Amid currency depreciation due to sanctions, exports have become more lucrative for Iran’s steel producers. According to the CEO of Tehran-based AASIM Consulting Group, Iran’s steel exports this year, which ends on 21 March, 2019 are set to equal last year’s record of over 9 MnT. The country has so far exported 6 MnT of steel in the current year, at least half of which are semi-finished products such as billets and slabs. Despite the sanctions, Iranian steelmakers have largely maintained links with their partners in the Middle East, Russia, China and the European Union.
Iran’s Imports from India Slide
Iran’s Graphite Electrode imports have registered a 24% rise Y-o-Y from 87,840 tonne in 2017 to 109,331 tonne in 2018. Surprisingly, out of the total imports, the highest quantity of 79,671 tonne has been booked from China followed by Germany at 11,089 tonne and India at 10,647 tonne. In 2017, Graphite Electrode imports from China stood at 63,852 tonne, followed by India (11,443 tonne) and Germany (5,059 tonne).
Even a cursory look at Iran’s Graphite Electrode imports in the post-sanctions months from August to November reveals that the highest quantity has been shipped from China whereas imports from India have plunged significantly. According to a few market participants, Chinese suppliers are still shipping Graphite Electrodes on FoB terms and in order to circumvent restrictions due to sanctions exports are being re-routed via a third country.

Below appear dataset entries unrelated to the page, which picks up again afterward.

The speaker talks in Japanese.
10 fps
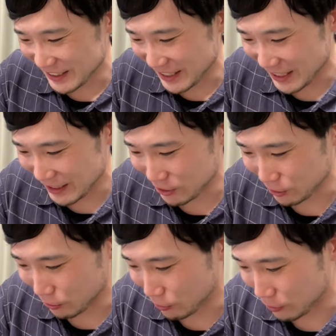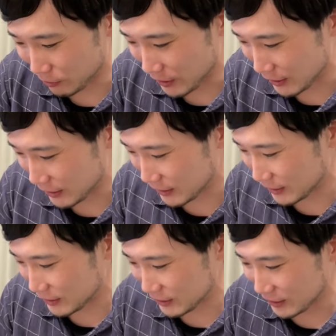いやー、ちょっとこれ
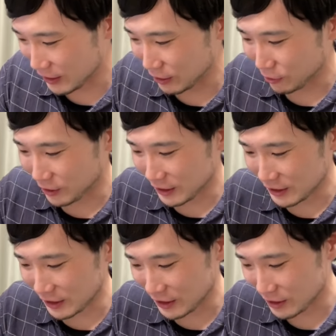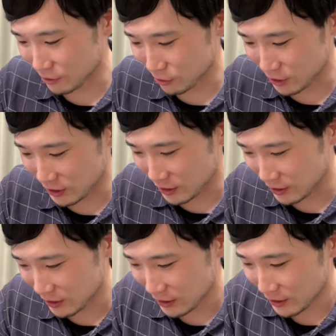は、なんだろうな。さっきすごい、
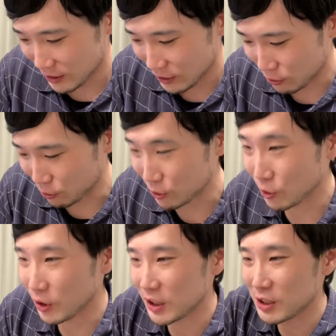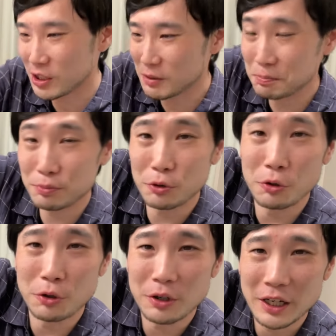そこそこなチップ
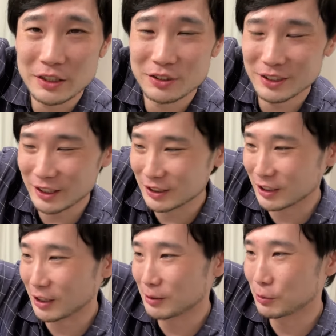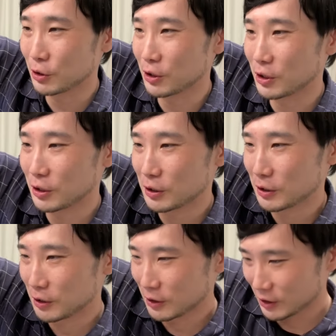を弾んだんですけれども、
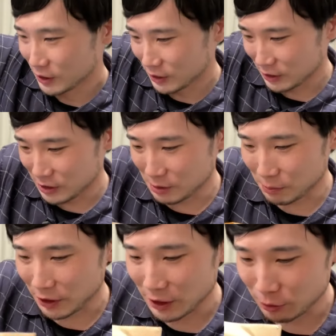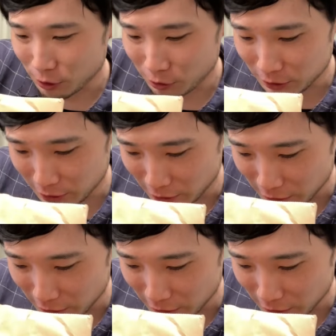チップあげない方が良かったか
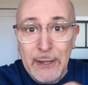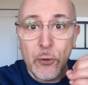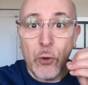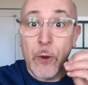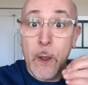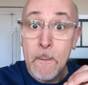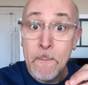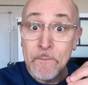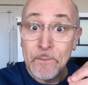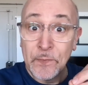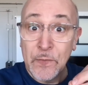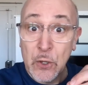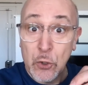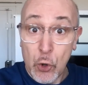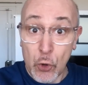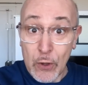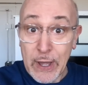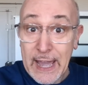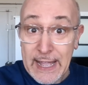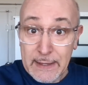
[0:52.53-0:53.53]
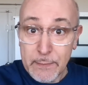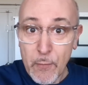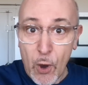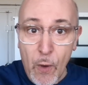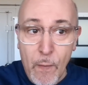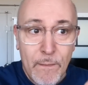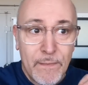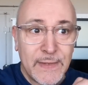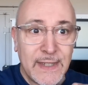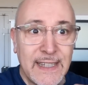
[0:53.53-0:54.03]
Donc
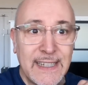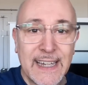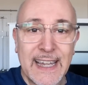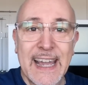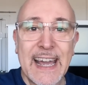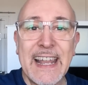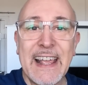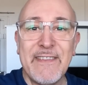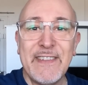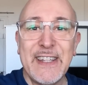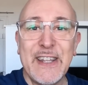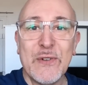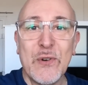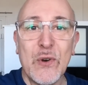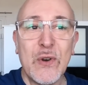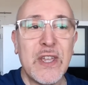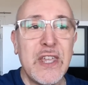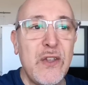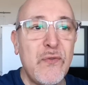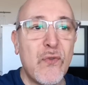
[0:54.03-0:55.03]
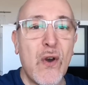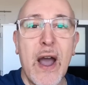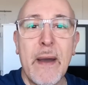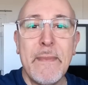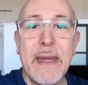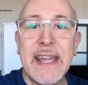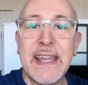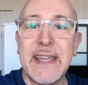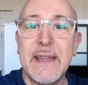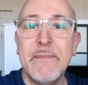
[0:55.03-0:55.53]
concrètement, ils regardent la vidéo, ils voient un
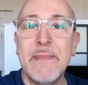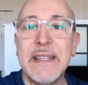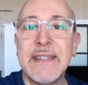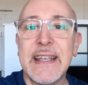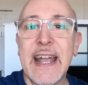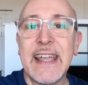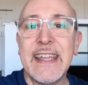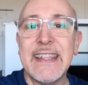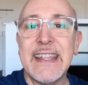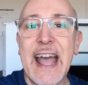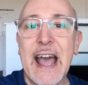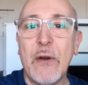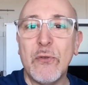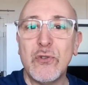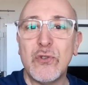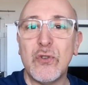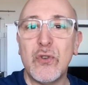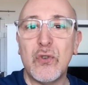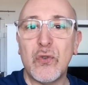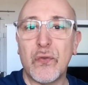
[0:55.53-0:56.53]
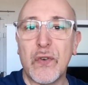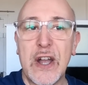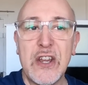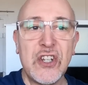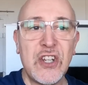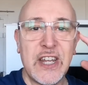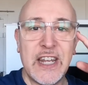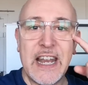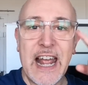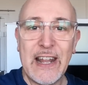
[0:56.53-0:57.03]
mec qui met sa guitare au-dessus du
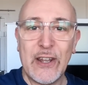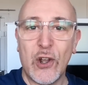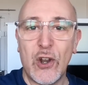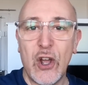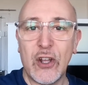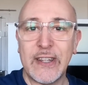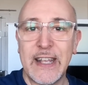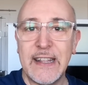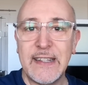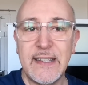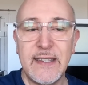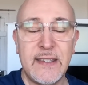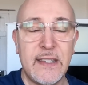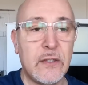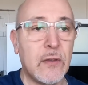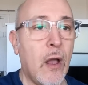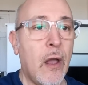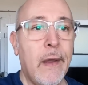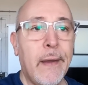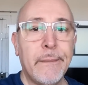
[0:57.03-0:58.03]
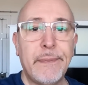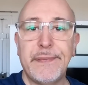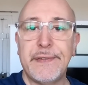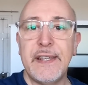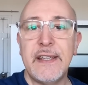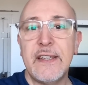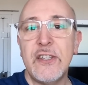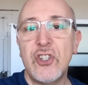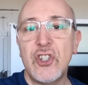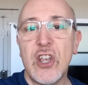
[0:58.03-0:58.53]
chauffage, et là dans leur tête ils se disent
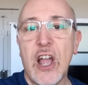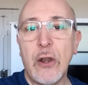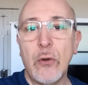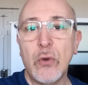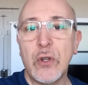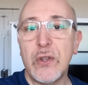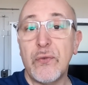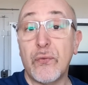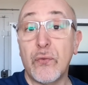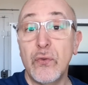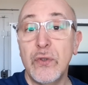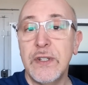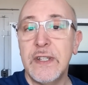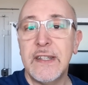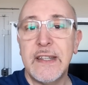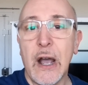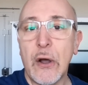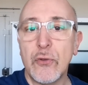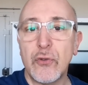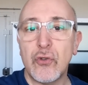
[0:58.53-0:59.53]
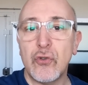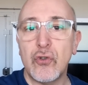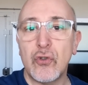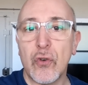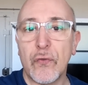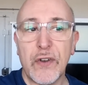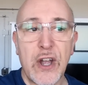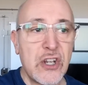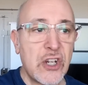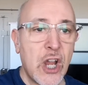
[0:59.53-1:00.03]
c'est qui ce charlot qui fout une guitare au-dessus du
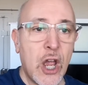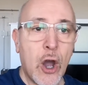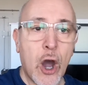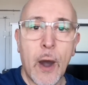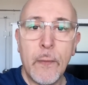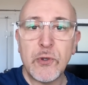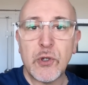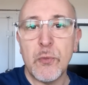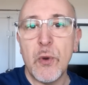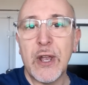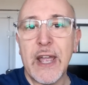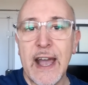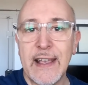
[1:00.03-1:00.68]
chauffage Hop, je me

Iran contributes about 7-8% of the Indian Graphite Electrode export market. However, after the sanctions Indian producers are avoiding trade with Iran because Indian electrodes manufacturers source needle coke (a key raw material for Graphite Electrodes) mainly from the US and entering into trade deals with Iran will likely result in imposition of secondary sanctions on Indian companies thereby disrupting their production.

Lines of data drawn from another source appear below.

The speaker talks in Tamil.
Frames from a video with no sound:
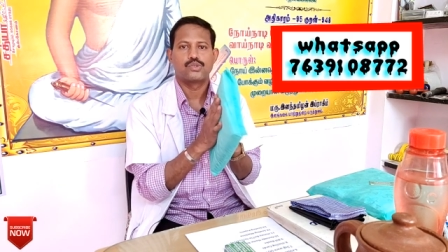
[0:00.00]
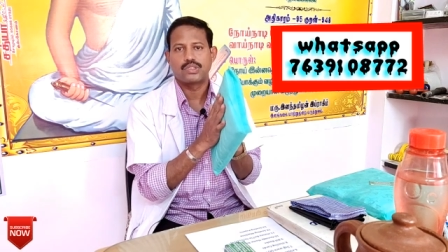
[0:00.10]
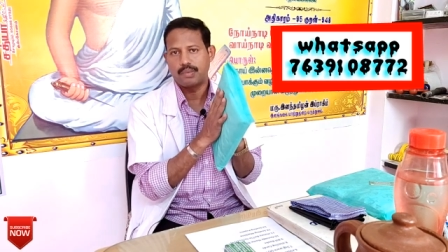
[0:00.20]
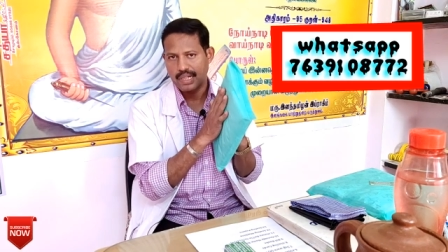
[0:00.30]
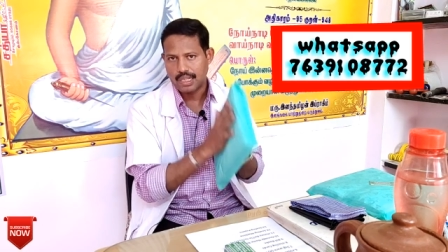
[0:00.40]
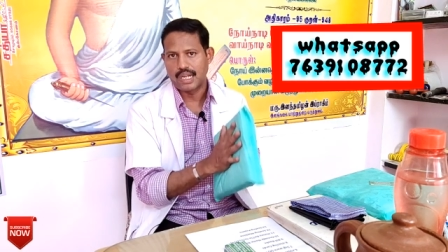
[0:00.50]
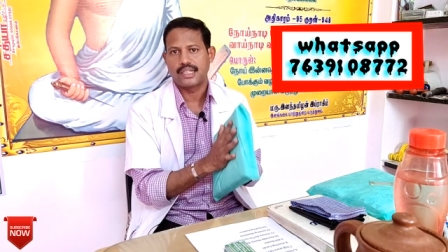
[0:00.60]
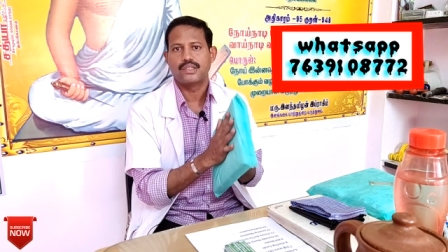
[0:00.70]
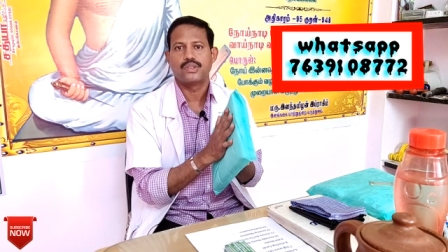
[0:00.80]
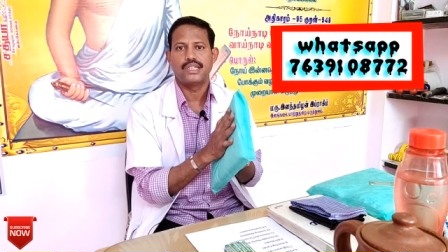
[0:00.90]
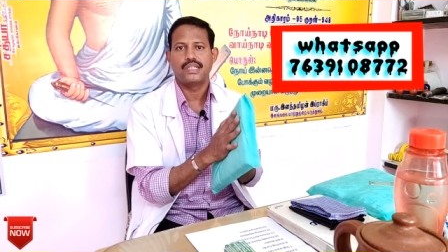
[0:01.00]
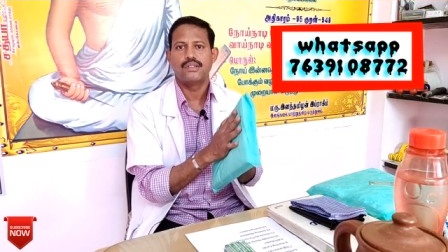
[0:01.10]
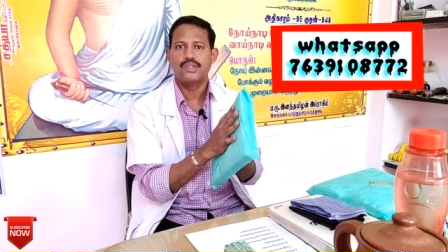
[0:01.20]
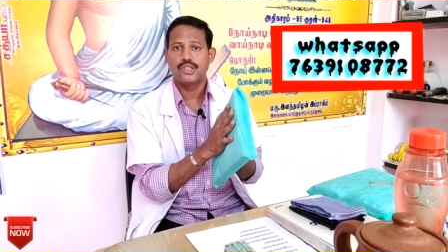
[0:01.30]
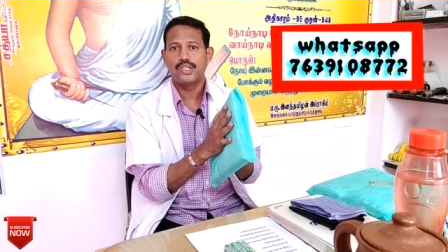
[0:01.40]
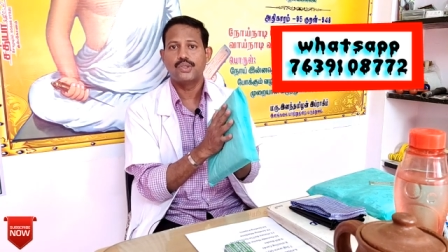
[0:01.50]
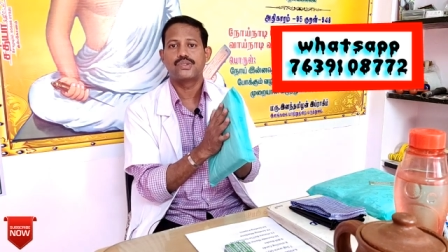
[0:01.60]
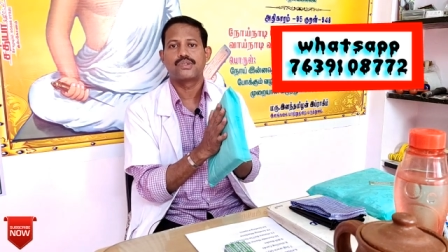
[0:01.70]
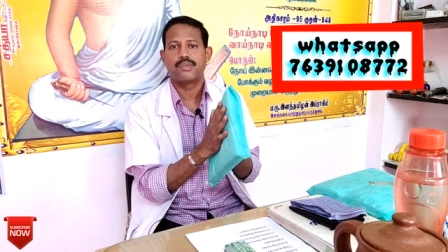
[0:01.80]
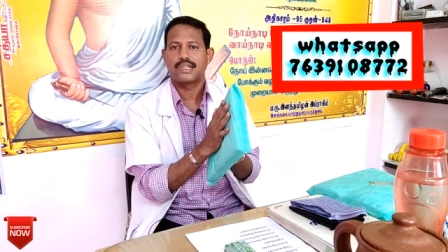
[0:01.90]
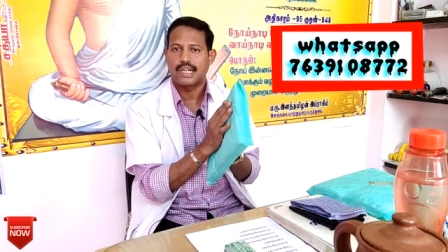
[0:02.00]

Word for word: சுத்தமான காட்டன் துணி இது வந்து ரீயூசபிள்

IMIDRO Needs Funds for Graphite Electrode Project
The Iranian Mines and Mining Industries Development and Renovation Organisation (IMIDRO) has been seeking the remaining funds required by Mar’19 for the completion of the first Graphite Electrode plant in the country.
In 2018, IMIDRO had formed a joint venture with Mobarakeh Steel, Khorasan Steel and Chadormalu to help in setting up the plant. The 350 million Euros (USD 400 million) Ardakan-based project has been on the cards since long but is yet to be completed. According to IMIDRO, about 170 million Euros of funding is still required.

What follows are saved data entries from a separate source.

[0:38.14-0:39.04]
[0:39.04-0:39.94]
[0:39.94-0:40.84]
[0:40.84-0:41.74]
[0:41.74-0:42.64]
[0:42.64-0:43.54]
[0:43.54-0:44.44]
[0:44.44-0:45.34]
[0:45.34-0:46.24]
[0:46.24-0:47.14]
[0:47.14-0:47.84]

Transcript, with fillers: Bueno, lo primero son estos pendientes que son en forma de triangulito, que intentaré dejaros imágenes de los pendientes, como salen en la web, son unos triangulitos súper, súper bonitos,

The plant will have 30,000 tonne capacity with a provision to expand capacity up to 45,000 tonne. IMIDRO is seeking early completion of the project in order to address the country’s concerns regarding Graphite Electrode procurement.
What the Future Holds
The completion of IMIDRO’s plant will take time, plus Iran’s electrode requirement is higher than the plant capacity. Thus, in order to meet its requirements, Iran has to source Graphite Electrodes from other countries.
While it is unlikely that the US will lift sanctions anytime soon, Iran will have two options: to stop its ambitious steel production plans or resort to illegal means to procure electrodes via a third country.
France, Germany and Britain have set up a financial mechanism, ‘INSTEX’, designed to avoid US sanctions against Iran. INSTEX, which stands for “instrument for support of trade exchanges”, was registered in the first week of Feb’19 in Paris with an initial capital of 3,000 Euros as a proposed payment channel from Europe to Iran and vice versa.
INSTEX will support legitimate European trade with Iran, focusing initially on the sectors most essential to that country such as pharmaceuticals, medical devices, and agri-food products.
With this mechanism in place, market participants are hopeful that Iran may finally be able to secure its Graphite Electrode requirements. However, industry sources have confirmed that this mechanism will take time to be fully operational.